You want to share your work with three fellow IT technicians who are also learning more in Azure. You have their email addresses and full names, so you create three new Azure Active Directory guest accounts.

The next question is:
How will rights in this tenet be assigned?

You need to have ‘owner’ and ‘co-contributor’ user Role-Based Access Controls (RBAC) set up and add each account to the subscription. How will you set this up?

When we discuss control of the tenet, we refer to the person who will have owner user RBAC rights and Global Administrator resource rights in the Azure AD. In this instance, you decide that you alone will have control of the tenet. All of the other technicians will each have ‘co-contributor’ user RBAC with all the subscriptions added to their accounts with the Azure AD resource role set to ‘Global Reader.’

In this way, your colleagues can see all the data yet be unable to change it. Only you will have the right to change things across the board.

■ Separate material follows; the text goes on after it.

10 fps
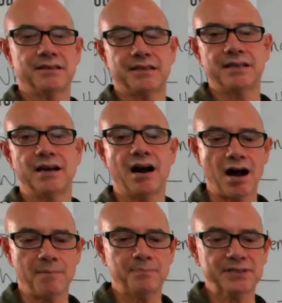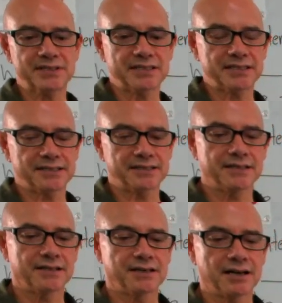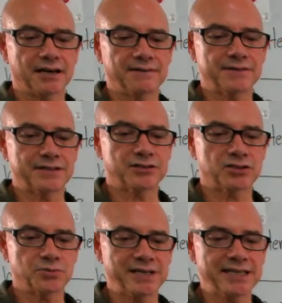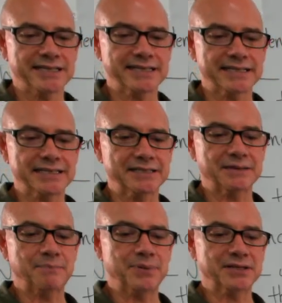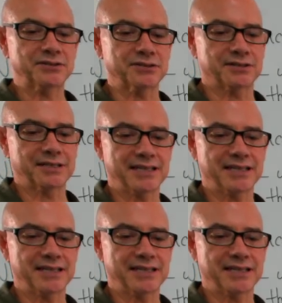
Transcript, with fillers: The opposite of sweet is bitter.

So, simply stated, control of the tenet refers to the person/people who can make any changes in the Azure tenet they desire and get the changes to save and be implemented.

This question will be important for any migrations to Microsoft Azure you run into. Who will have control of the tenet? Will it be the CISO (Cyber Security Chief Officer), CIO (Chief in Information Technology department), the Cloud Administration team or the IT Support team? Or will it perhaps be the IT Management or even a third-party MSP (Managed Services Provider)?

The answer is contingent on the perspectives of all the stakeholders.